--- AVAILABLE RECORDS ---
[Start of section]
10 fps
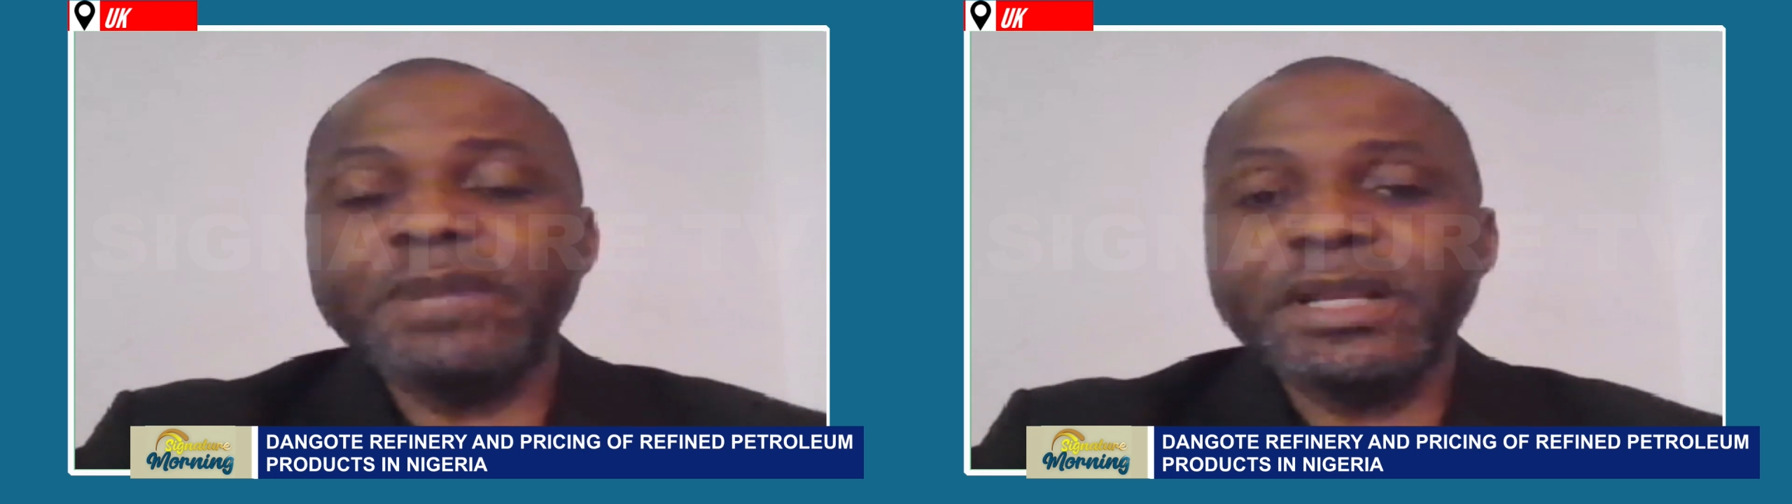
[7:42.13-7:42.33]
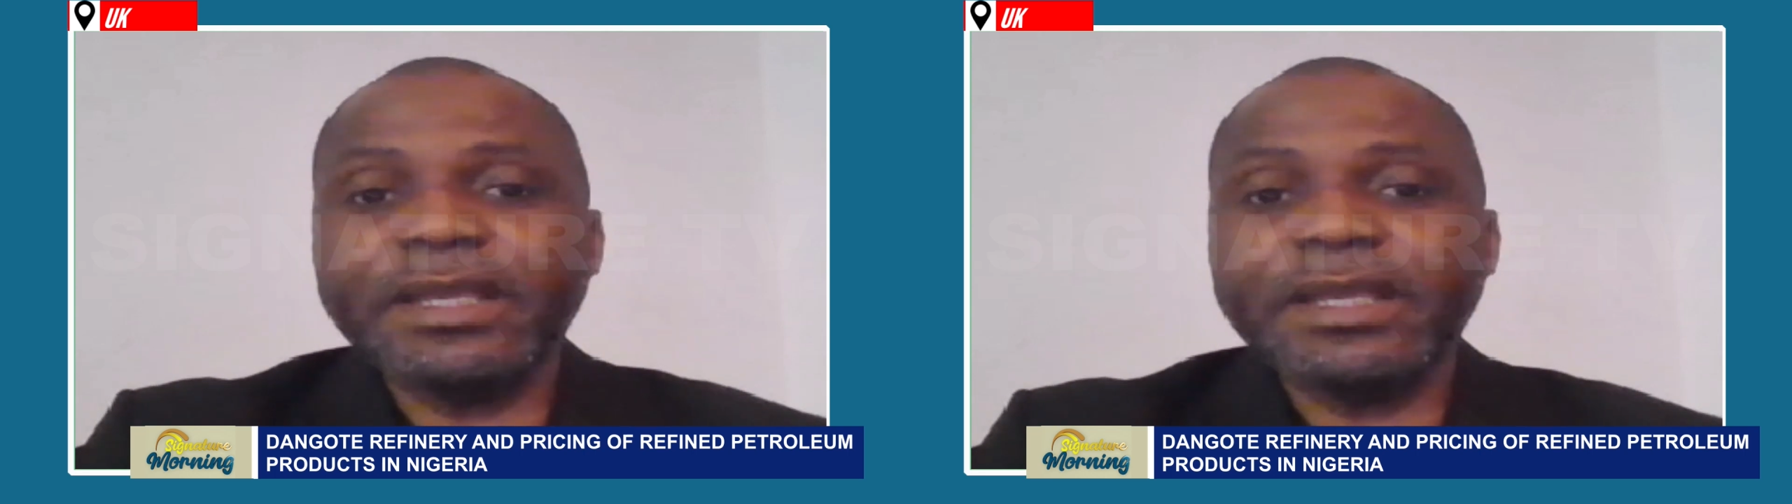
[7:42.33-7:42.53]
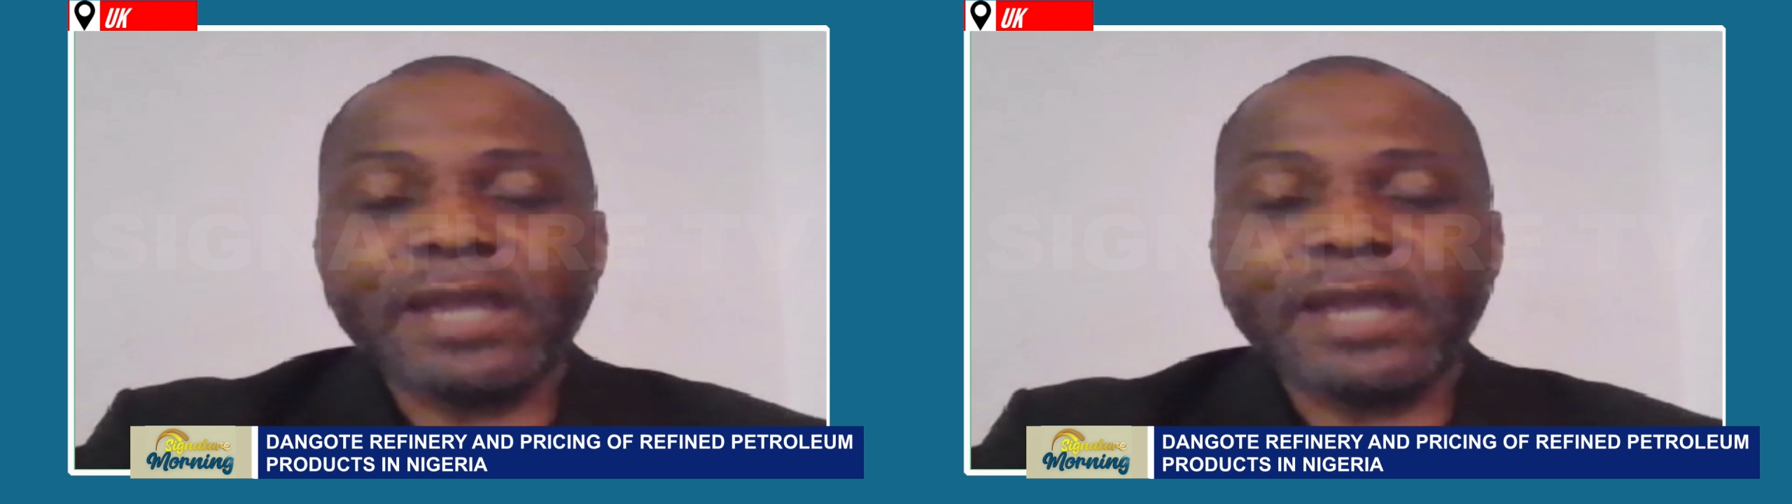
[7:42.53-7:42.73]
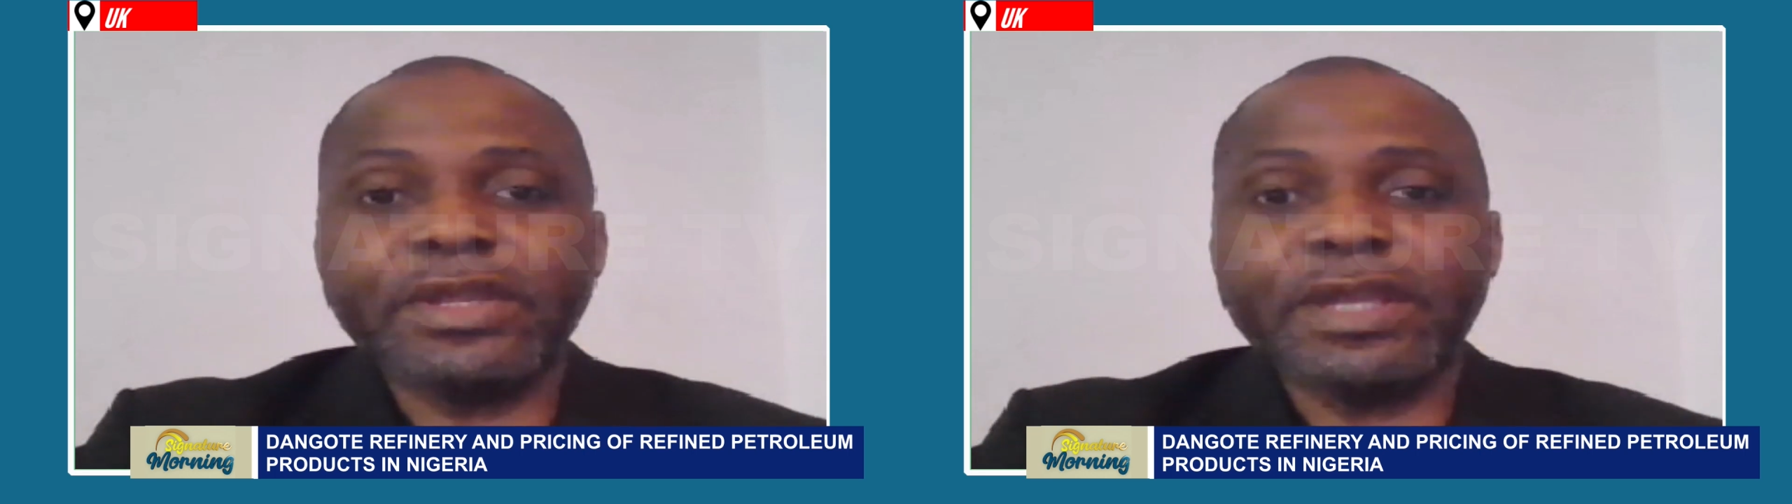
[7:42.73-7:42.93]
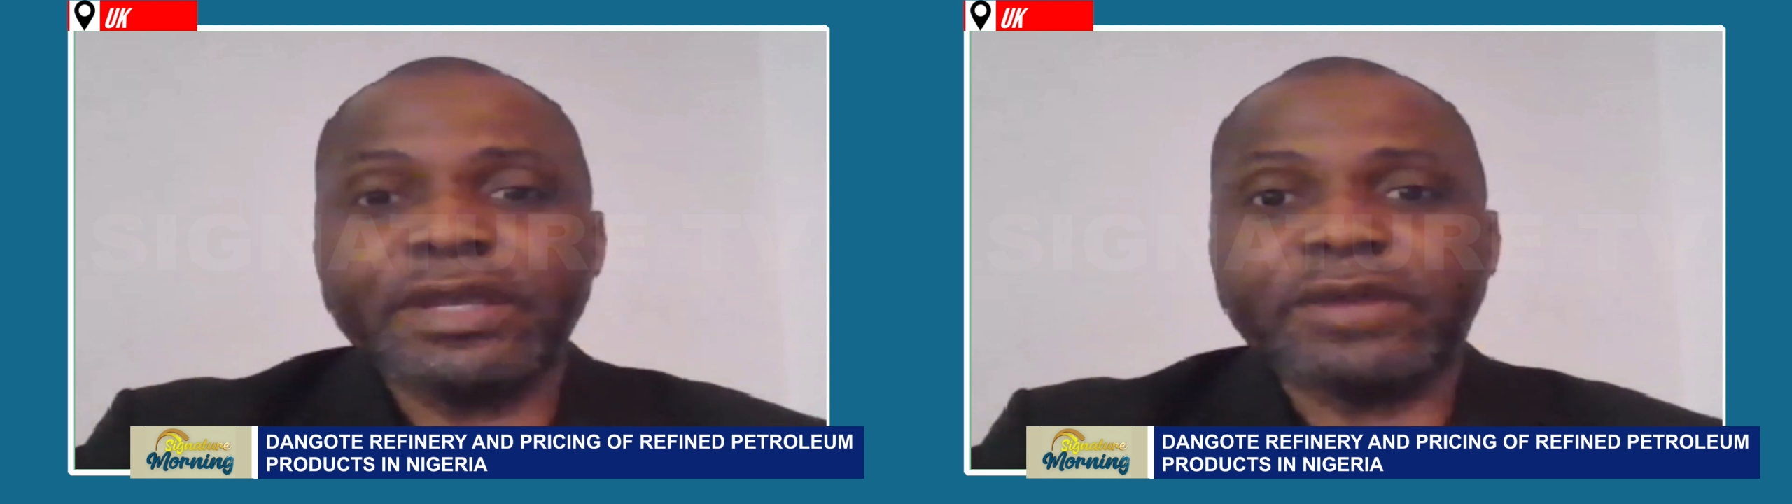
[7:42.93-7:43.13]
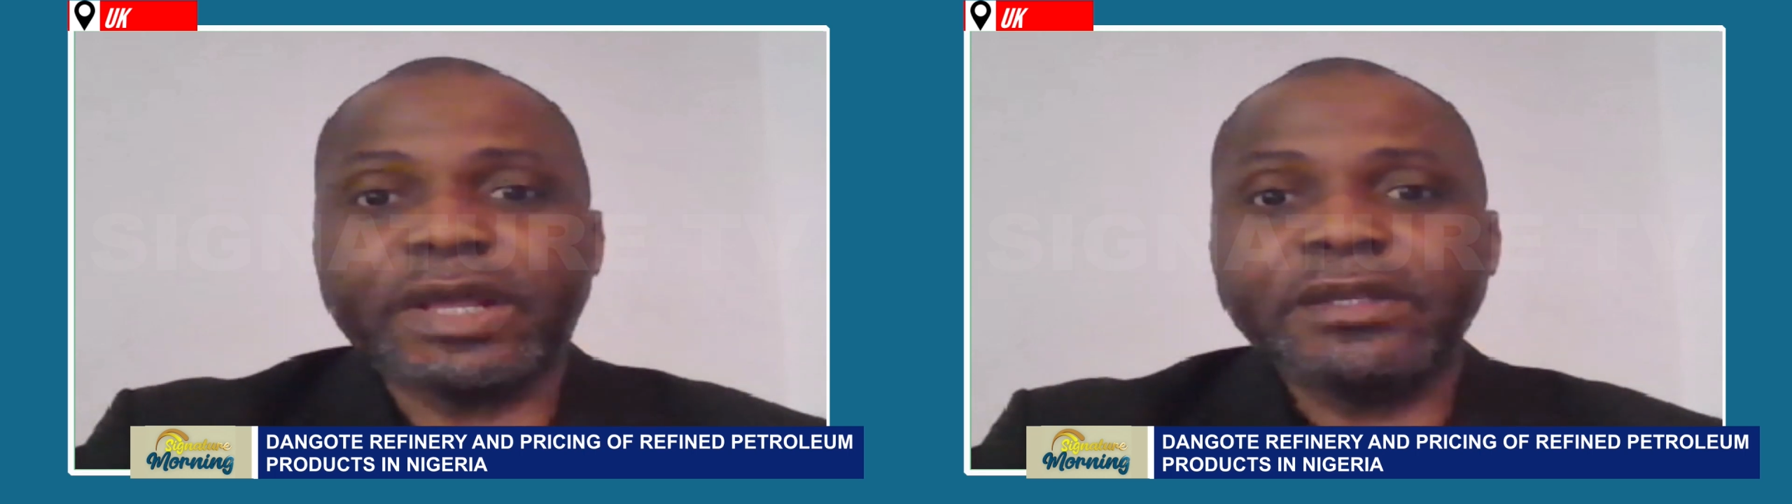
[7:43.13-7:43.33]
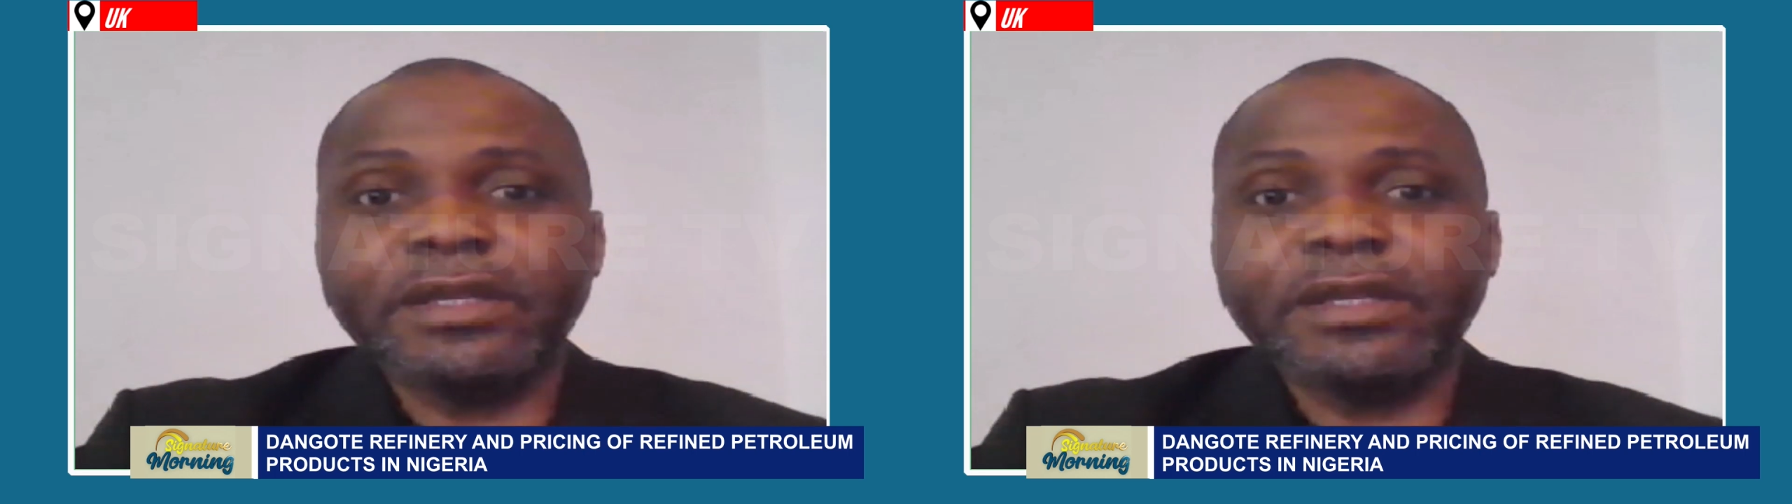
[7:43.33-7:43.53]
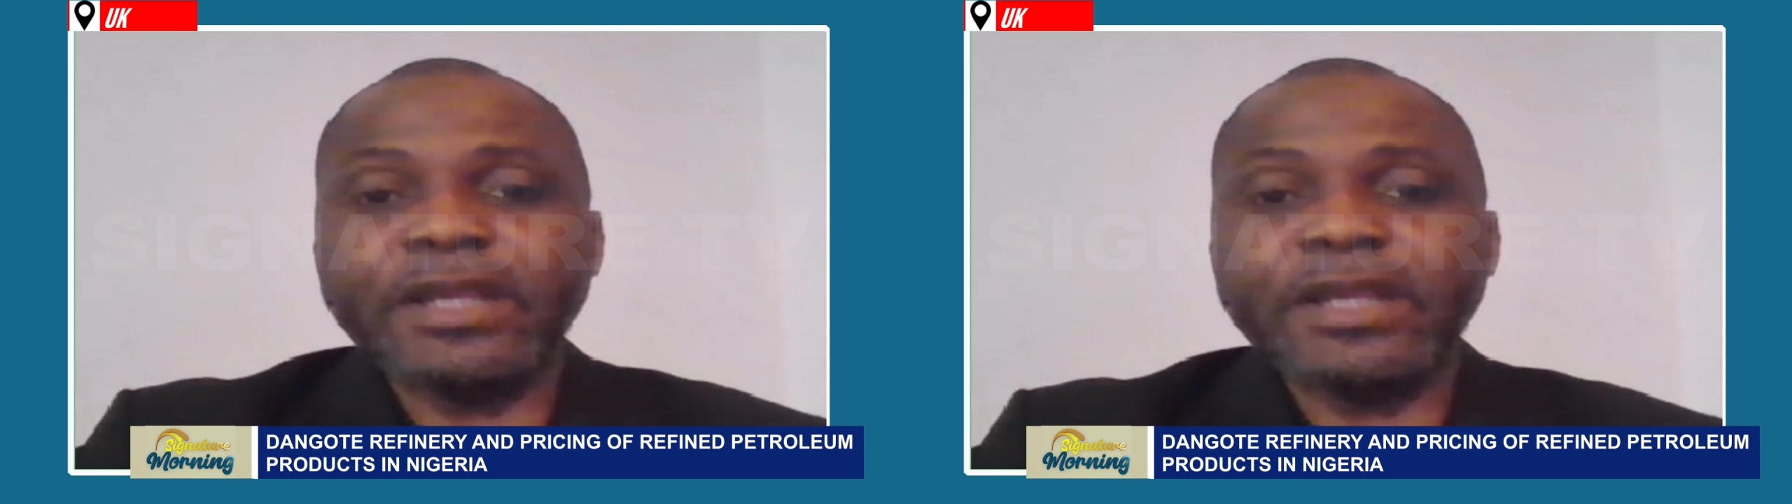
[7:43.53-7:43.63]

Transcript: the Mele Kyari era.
[End of section]
--- PROBLEM ---
Each line from the one with "[7:42.13-7:42.33]" to the last line of the listing should be returned exactly, both ends included, and no picture with them.

--- SOLUTION TO THIS PROBLEM ---
[7:42.13-7:42.33]
[7:42.33-7:42.53]
[7:42.53-7:42.73]
[7:42.73-7:42.93]
[7:42.93-7:43.13]
[7:43.13-7:43.33]
[7:43.33-7:43.53]
[7:43.53-7:43.63]

Transcript: the Mele Kyari era.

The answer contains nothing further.